» EXERCISE PROMPT
The records below are to be returned word for word, with pictures left out.

» EXERCISE DATA
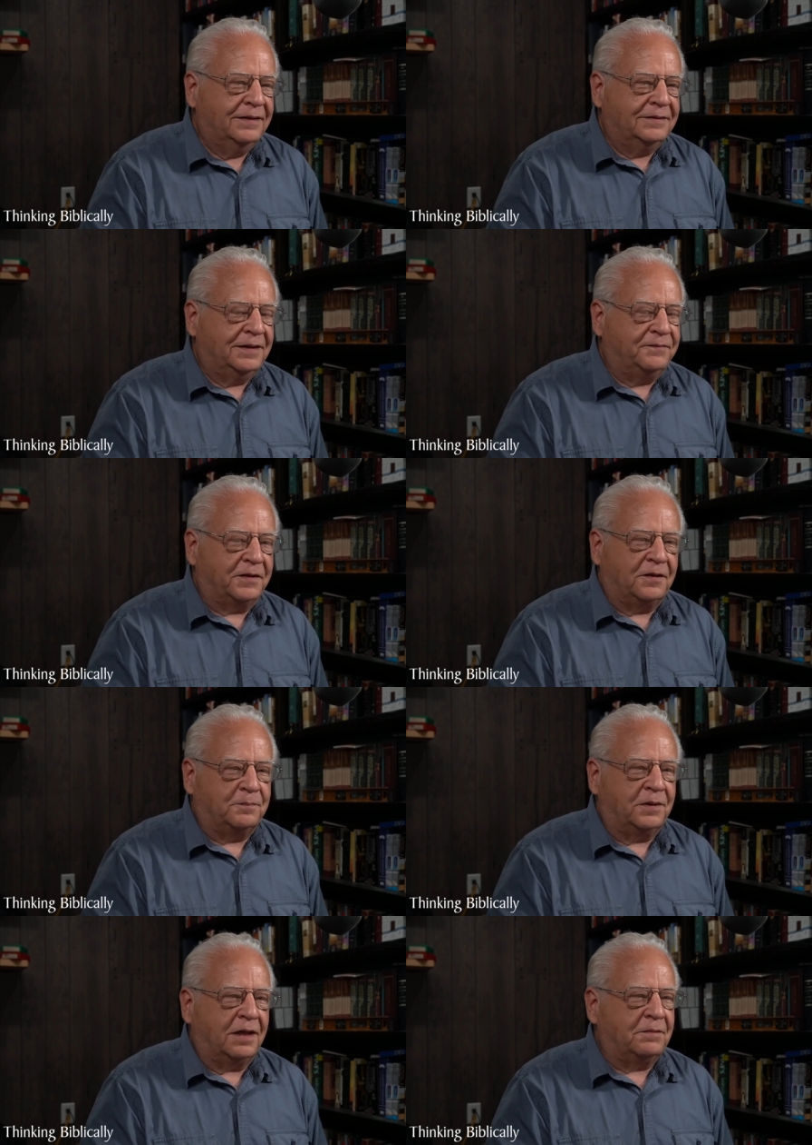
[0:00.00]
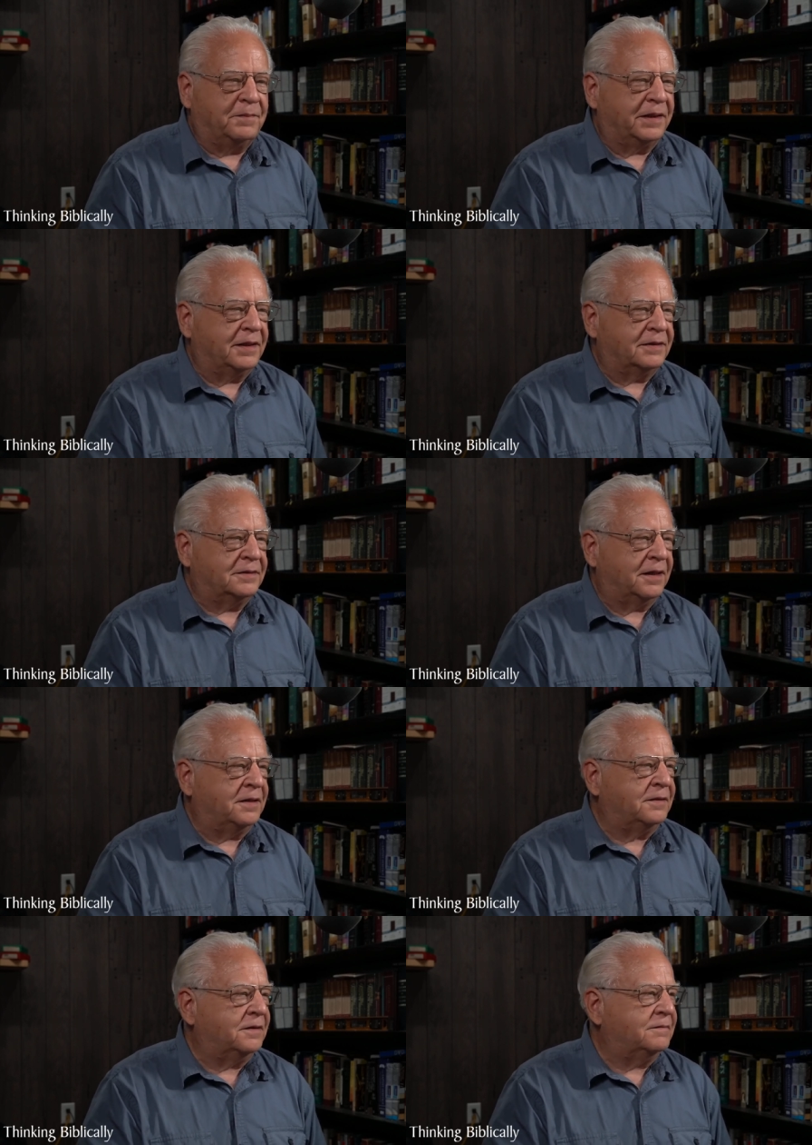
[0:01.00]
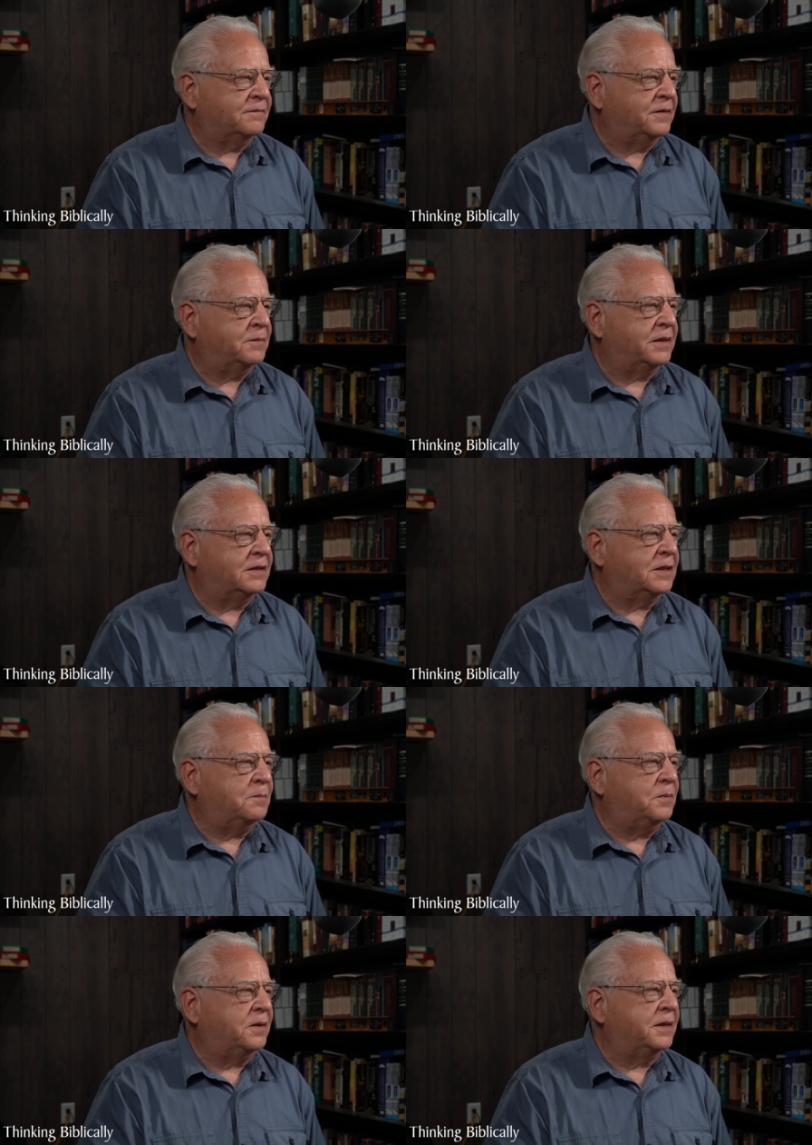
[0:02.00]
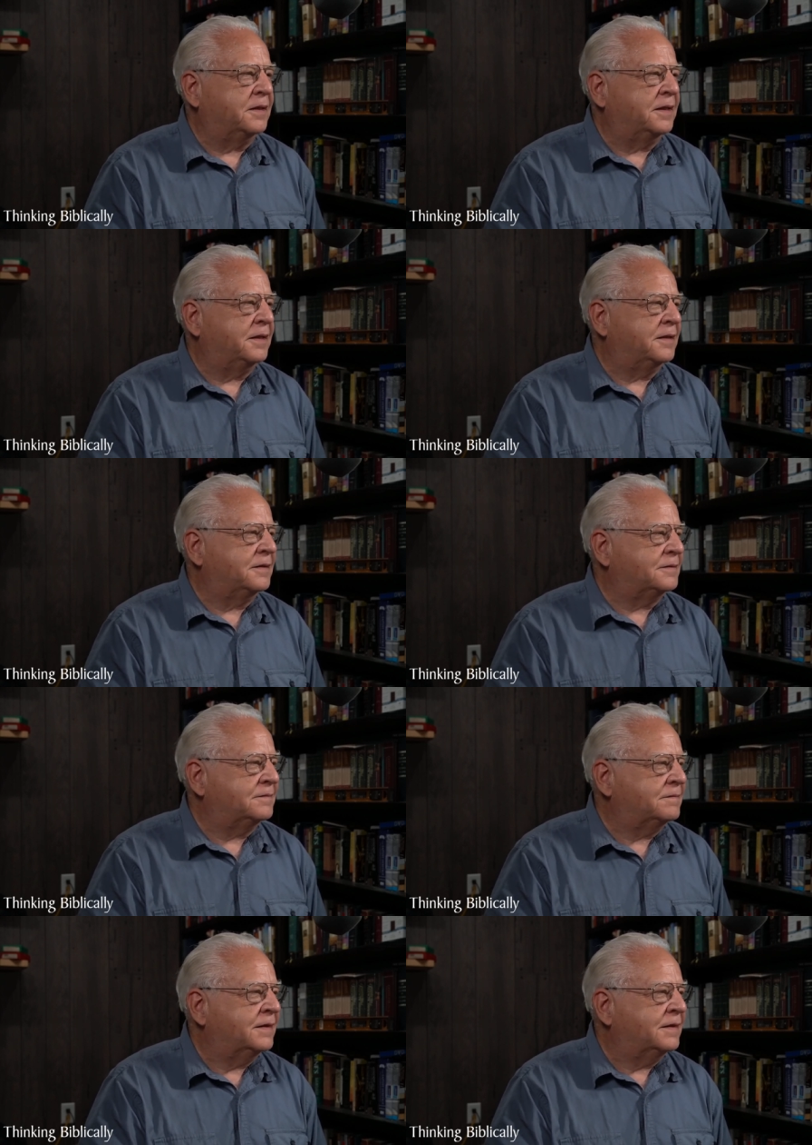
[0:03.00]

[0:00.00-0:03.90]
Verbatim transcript: Difficult problem, I guess. I don't know. If anybody has any brilliant ideas,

» SOLUTION FOR THIS EXERCISE
[0:00.00]
[0:01.00]
[0:02.00]
[0:03.00]

[0:00.00-0:03.90]
Verbatim transcript: Difficult problem, I guess. I don't know. If anybody has any brilliant ideas,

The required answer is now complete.